Using ROW_NUMBER() with MS SQL SERVER

The introduction of ROW_NUMBER() function with SQL SERVER 2005 solves the problem of calculating row numbers. This is one of the exciting feature and eliminates the problem of creating additional temp tables to achieve the result.

ROW_NUMBER function generates unique incrementing integers from 1 and on. They are only allowed in the SELECT and ORDER BY clauses of a query and not allowed in the query WHERE clause.

Syntax:

ROW_NUMBER ( )
 OVER ( [ PARTITION BY value_expression , ... [ n ] ] order_by_clause )

Basics:

  • OVER – You define a set of rows for the function to work with per each underlying row or when using empty parentheses, the OVER clause represents the entire underlying query’s result set
  • PARTITION BY – The argument to partition  the query result set by the column name, the row number will reset based on the value changing in the columns supplied. It is like the using the GROUP BY clause
  • ORDER BY – orders the rows in each partition by the column name

Coding Example

Simple Table

AnimalID Name Type
100 Camel Mammal
101 Turkey Bird
102 Cat Mammal
103 Deer Mammal
104 Pigeon Bird
105 Duck Bird
Query:
SELECT AnimalID, Name, Type, ROW_NUMBER() OVER (Order By Name) as RowID
FROM Animal

Result:
AnimalID Name Type RowID
100 Camel Mammal 1
102 Cat Mammal 2
103 Deer Mammal 3
105 Duck Bird 4
104 Pigeon Bird 5
101 Turkey Bird 6
Query: 
SELECT AnimalID, Name, Type, ROW_NUMBER() OVER(PARTITION BY Type ORDER BY Name) as RowID 
FROM Animal
ORDER BY Type, Name

Result:
AnimalID Name Type RowID
105 Duck Bird 1
104 Pigeon Bird 2
101 Turkey Bird 3
100 Camel Mammal 1
102 Cat Mammal 2
103 Deer Mammal 3

Difference between ROW_NUMBER(), RANK(), DENSE_RANK()

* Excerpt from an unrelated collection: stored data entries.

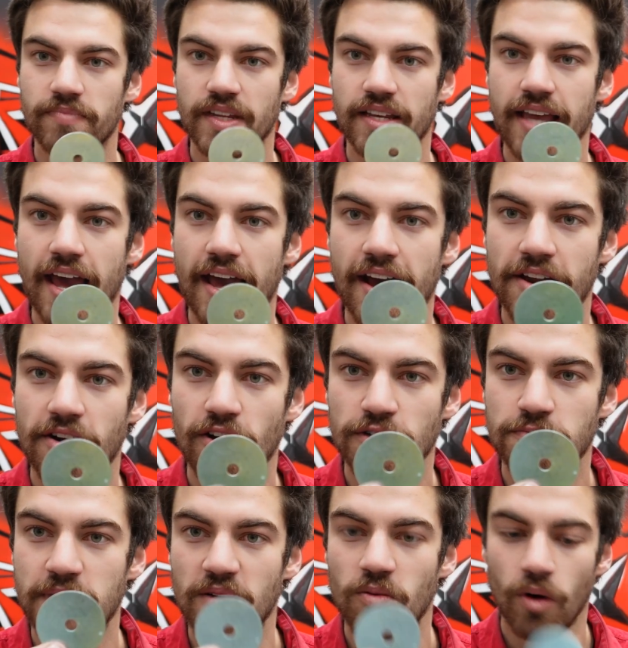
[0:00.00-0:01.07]
Yeah, a nice
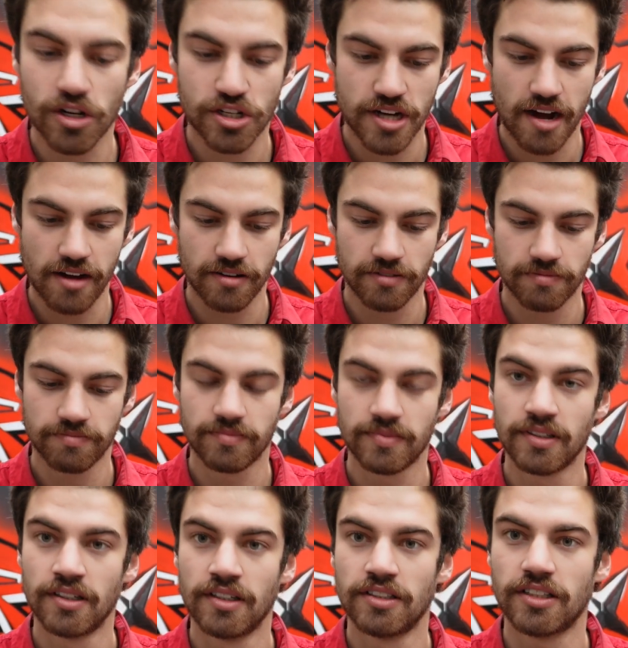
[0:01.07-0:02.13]
big washer.
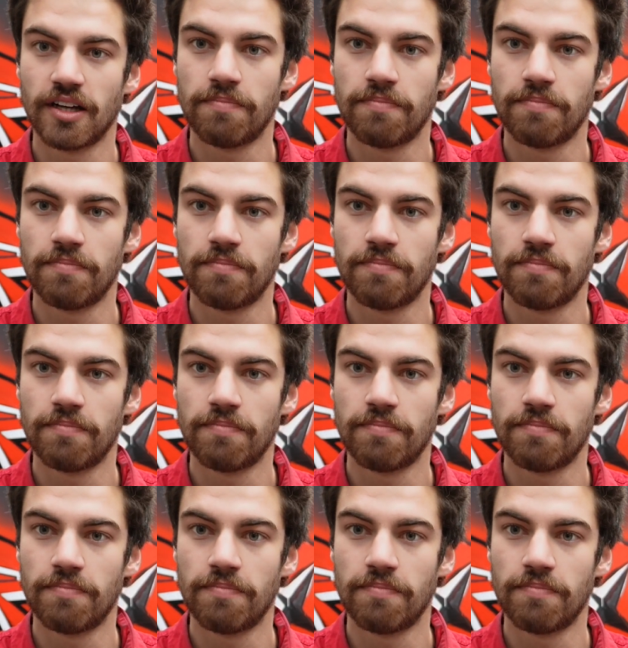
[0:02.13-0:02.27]
So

  • ROW_NUMBER(): This one generates a new row number for every row, regardless of duplicates within a partition.
  • RANK(): This one generates a new row number for every distinct row, leaving gaps between groups of duplicates within a partition.
  • DENSE_RANK(): This one generates a new row number for every distinct row, leaving no gaps between groups of duplicates within a partition.

Coding Example

WITH T(StyleID, ID)
     AS (SELECT 1,1 UNION ALL
         SELECT 1,1 UNION ALL
         SELECT 1,1 UNION ALL
         SELECT 1,2)
SELECT *,
       RANK() OVER(PARTITION BY StyleID ORDER BY ID)       AS 'RANK',
       ROW_NUMBER() OVER(PARTITION BY StyleID ORDER BY ID) AS 'ROW_NUMBER',
       DENSE_RANK() OVER(PARTITION BY StyleID ORDER BY ID) AS 'DENSE_RANK'
FROM   T

 

StyleID ID RANK ROW_NUMBER DENSE_RANK
 1  1  1  1  1
 1 1  1  2  1
 1  1  1  3  1
 1  2  4  4  2

Filtering using the ROW_NUMBER()

As mentioned earlier in the post that you cannot have ROW_NUMBER() in the WHERE clause of your sql query but if you want to filter the query using the ROW_NUMBER() there is a workaround to create a nested query. Such as:

Select from ( Select row_number() over (partition by x order by x) SrNo,* from x )A where A.SrNo=1

Issues with ROW_NUMBER()

While it is exciting to use ROW_NUMBER() function but recently in one of my query it hurt my performance almost by 3 fold. ROW_NUMBER() are faster when using with simple queries with large number of rows. In my experience I was joining several tables with INNER JOIN and LEFT JOINS it cost me too much on performance. To solve this issue, I had to declare a temporary table and insert all the records and used temp tables to query.

Performance Result

Description CPU Time Elapsed Time Rows
Using ROW_NUMBER() 32141 ms 32608 ms 837
Using Temp Table 1169 ms 1314 ms 837

 

Happy Quering!!!